Even leading scientists have been tempted by the idea, admitting that of all the versions of SARS-CoV-2 that have hit humanity over the past two years, Omicron might be the preferable one to get infected with, since it doesn’t make the immunized that sick. And if more vaccinated people are infected with Omicron and develop immunity, that protection, combined with the protection that some people might have from being infected with previous variants, could reach the magical herd immunity threshold—which experts say could be anywhere between 70%-90% of people recovered from or vaccinated against COVID-19—that would finally make SARS-CoV-2 throw up its spike proteins in defeat.

Read more: No, You Should Not Try to Get Omicron

According to some models, by the time Omicron works its way through the population, up to half of people around the globe will have been infected, and presumably immune to the variant.

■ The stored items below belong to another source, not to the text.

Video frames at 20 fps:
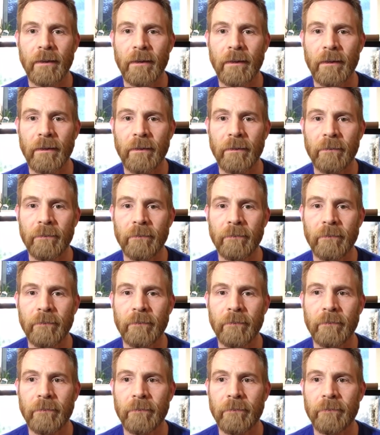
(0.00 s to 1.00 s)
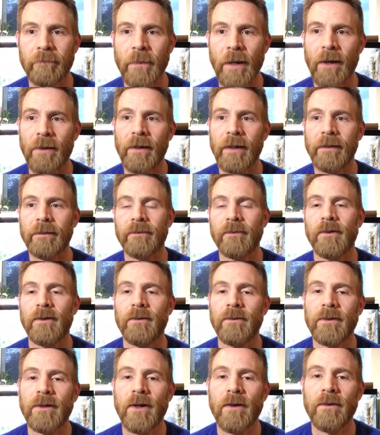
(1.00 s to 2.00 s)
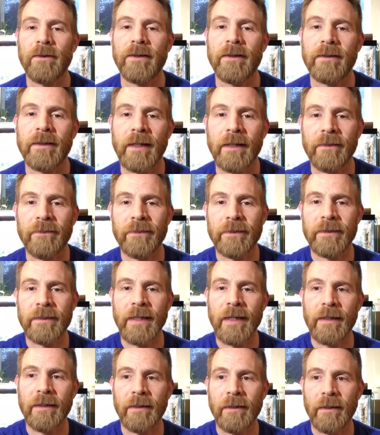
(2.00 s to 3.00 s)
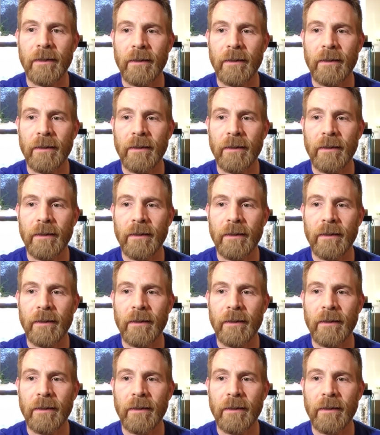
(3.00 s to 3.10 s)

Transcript: Um, all right, well, we'll go with it then if it's that.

With fewer unprotected hosts to infect, viruses generally begin to peter out—epidemic influenza viruses are a good example—and optimistic models show that after a peak of cases by the end of January and beginning of February, SARS-CoV-2 may follow that path. Under that assumption, COVID-19 would begin its shift from being a pandemic disease to an endemic one, confined to pockets of outbreaks that erupt among immunocompromised populations or the unvaccinated, such as the youngest kids—but are manageable and containable because most people would be protected from the worst effects of the virus.

But there’s also the possibility of a darker timeline, in which the unpredictable nature of SARS-CoV-2 to date drives the next year and beyond. If that occurs, it could mean the sobering possibility that Omicron is not the beginning of the end, but just the beginning of a more transmissible, more virulent virus that could do even more harm than it has already.
Scenario #1: The COVID-19 virus has achieved equilibrium with humans

Let’s start with the more sanguine prediction of what 2022 might hold for SARS-CoV-2.

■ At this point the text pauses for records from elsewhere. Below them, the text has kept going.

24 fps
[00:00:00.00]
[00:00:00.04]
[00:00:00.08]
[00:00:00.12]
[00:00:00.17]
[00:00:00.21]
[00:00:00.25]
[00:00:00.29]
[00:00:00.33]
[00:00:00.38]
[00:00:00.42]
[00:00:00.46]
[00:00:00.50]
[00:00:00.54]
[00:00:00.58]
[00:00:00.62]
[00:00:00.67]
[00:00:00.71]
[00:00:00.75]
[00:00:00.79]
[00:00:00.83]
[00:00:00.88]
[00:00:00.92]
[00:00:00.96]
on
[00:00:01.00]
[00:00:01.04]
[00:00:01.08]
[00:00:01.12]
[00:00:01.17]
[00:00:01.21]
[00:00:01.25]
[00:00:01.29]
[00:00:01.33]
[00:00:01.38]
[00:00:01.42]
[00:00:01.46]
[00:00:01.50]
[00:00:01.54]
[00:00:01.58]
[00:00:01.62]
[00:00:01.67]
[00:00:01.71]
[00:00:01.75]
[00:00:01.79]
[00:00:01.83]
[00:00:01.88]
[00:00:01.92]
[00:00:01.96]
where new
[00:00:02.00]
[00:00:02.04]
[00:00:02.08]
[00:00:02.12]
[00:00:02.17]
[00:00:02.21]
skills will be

There are several lines of scientific evidence that support this perspective, including some long-held truisms about how viruses behave as they find more hosts to infect.

Viruses mutate every time they make copies of themselves, becoming more or less infectious, or more or less harmful to their hosts. For a changing virus, it’s all about balance; finding the right mutations that allow it to become more efficient at spreading from one host to another in order to infect cells, while not causing so much disease that the host dies. A dying or dead host won’t help it to keep replicating.

Textbooks teach that viruses, being the relatively simple entities that they are, have limited resources to devote to their one goal: survival. A virus can’t even reproduce on its own, and needs to borrow the reproductive machinery of cells from those that it infects. So, when a genetic mutation makes a virus more adept at spreading from one host to another, with each new host a brand new virus-making factory, it’s a huge advantage. It also suggests that the virus is opting for transmissibility over virulence; it’s in its best interest to spread more quickly and replicate than in causing its host to die.

A resident registers their details at a vaccination point at Cape Flats Development Association (CAFDA) in the Egoli township of Cape Town, South Africa, on Tuesday, Nov. 30, 2021. South African scientists were last week the first to identify the new variant now known as omicron, and while symptoms have been described as mild, the exact risk from the new strain is still uncertain.
Dwayne Senior—Bloomberg/Getty ImagesMore

Omicron appears to be the perfect example of that strategy. What Luban saw in the virus’s genetic sequence last November was a series of changes that made the variant at least several-fold more transmissible than the previous one, Delta, which was already twice as transmissible as the original version of SARS-CoV-2. Such high transmissibility led to Omicron’s quick dominance across the globe—replacing the previous variant, Delta, in a mere two months. “The speed with which Omicron took over was really amazing,” says Shangxin Yang, assistant professor of pathology and laboratory medicine at University of California Los Angeles. “It’s almost magical. In two weeks, it went from accounting for 1% of COVID-19 cases around the world to 50% of cases, and in one month, to almost 100% of cases. That’s amazing speed; we could never have imagined any virus could do that.”



Yang points to other lines of evidence that suggests Omicron’s high transmissibility may herald SARS-CoV-2’s last hurrah. Whereas all previous variants of the virus preferentially infected cells deep in the human respiratory tract, nestling all the way into the lungs, Omicron tends to infect the cells in the upper respiratory tract. That makes it more like the common cold, and could explain why, at least among the immunized, Omicron tends to cause milder disease than previous variants.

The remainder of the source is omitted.